Vemos que Pablo tuvo un llamamiento de Dios especial que fue predicar el evangelio a los gentiles.
Pablo mismo nos habla de este llamado en el libro de Hechos 26:9-20, pero veamos los versos desde el 16 al 18 cuando Jesús le habla a Pablo de su llamado.
Hechos 26:16-18
16  Pero levántate,  y ponte sobre tus pies;  porque para esto he aparecido a ti,  para ponerte por ministro y testigo de las cosas que has visto,  y de aquellas en que me apareceré a ti,
17  librándote de tu pueblo,  y de los gentiles,  a quienes ahora te envío,
18  para que abras sus ojos,  para que se conviertan de las tinieblas a la luz,  y de la potestad de Satanás a Dios;  para que reciban,  por la fe que es en mí,  perdón de pecados y herencia entre los santificados.

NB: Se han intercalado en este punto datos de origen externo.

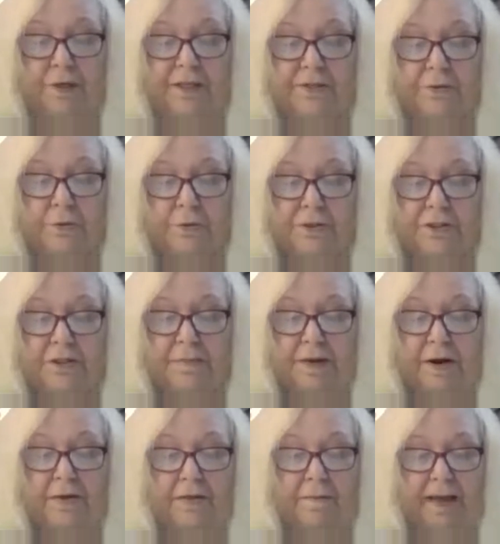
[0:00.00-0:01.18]
Preschoolers to
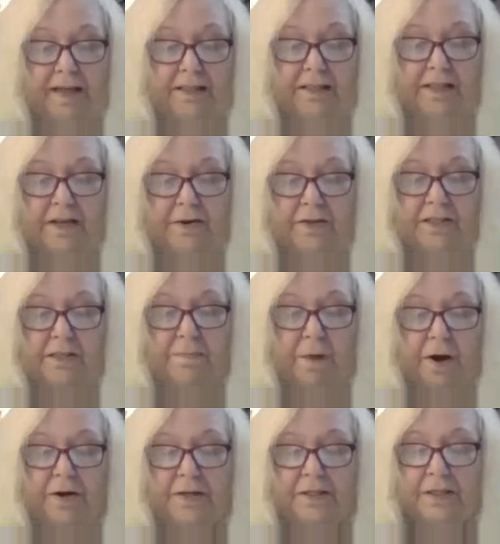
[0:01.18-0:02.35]
me are the best. They are
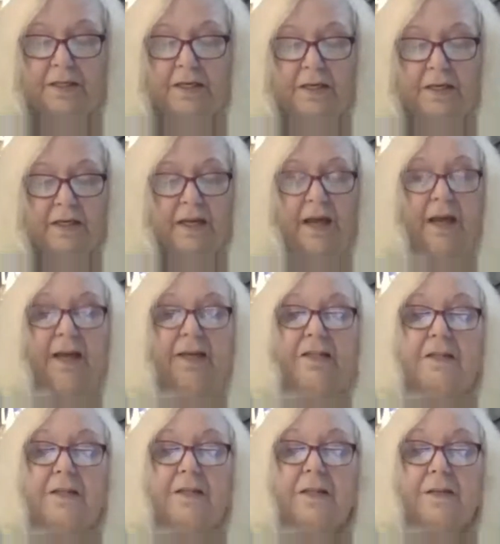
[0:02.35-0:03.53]
smart,
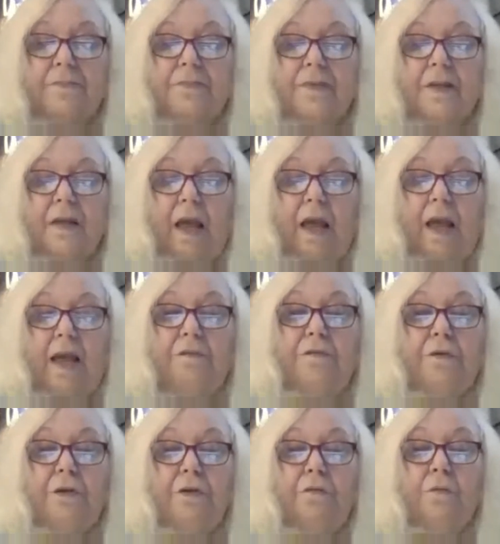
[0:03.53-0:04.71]
kind, and
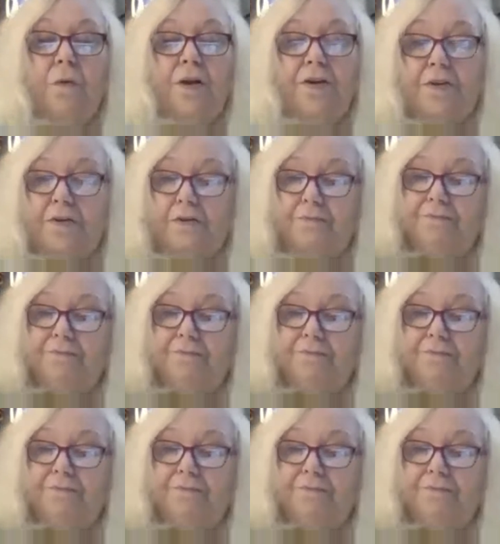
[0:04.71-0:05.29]
full of wonder.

Vemos entonces que Pablo tenía un llamado de Dios puesto por Jesucristo mismo; y dentro de este llamado había un propósito divino que era predicarle a los gentiles, es decir, a los pueblos no judíos.
A lo largo de la Biblia podemos como es que Dios fue llamando gente con propósitos especiales asignados para ellos.
Veamos el caso de Moisés:

Éxodo 3:1-10
1 Apacentando Moisés las ovejas de Jetro su suegro,  sacerdote de Madián,  llevó las ovejas a través del desierto,  y llegó hasta Horeb,  monte de Dios.
2 Y se le apareció el Angel de Jehová en una llama de fuego en medio de una zarza;  y él miró,  y vio que la zarza ardía en fuego,  y la zarza no se consumía.
3 Entonces Moisés dijo: Iré yo ahora y veré esta grande visión, por qué causa la zarza no se quema.
4 Viendo Jehová que él iba a ver,  lo llamó Dios de en medio de la zarza,  y dijo:  ¡Moisés,  Moisés!  Y él respondió:  Heme aquí.
5 Y dijo: No te acerques; quita tu calzado de tus pies, porque el lugar en que tú estás, tierra santa es.
6 Y dijo:  Yo soy el Dios de tu padre,  Dios de Abraham,  Dios de Isaac,  y Dios de Jacob.  Entonces Moisés cubrió su rostro,  porque tuvo miedo de mirar a Dios.
7 Dijo luego Jehová:  Bien he visto la aflicción de mi pueblo que está en Egipto,  y he oído su clamor a causa de sus exactores;  pues he conocido sus angustias,
8 y he descendido para librarlos de mano de los egipcios,  y sacarlos de aquella tierra a una tierra buena y ancha,  a tierra que fluye leche y miel,  a los lugares del cananeo,  del heteo,  del amorreo,  del ferezeo,  del heveo y del jebuseo.
9 El clamor,  pues,  de los hijos de Israel ha venido delante de mí,  y también he visto la opresión con que los egipcios los oprimen.
10 Ven,  por tanto,  ahora,  y te enviaré a Faraón,  para que saques de Egipto a mi pueblo,  los hijos de Israel.
Moisés recibió un llamado de Dios para sacar al pueblo de Israel de Egipto y llevar a Israel a la tierra prometida.
El llamado no es solo una invitación sino un encargo de Dios para cumplir con un propósito específico de Dios.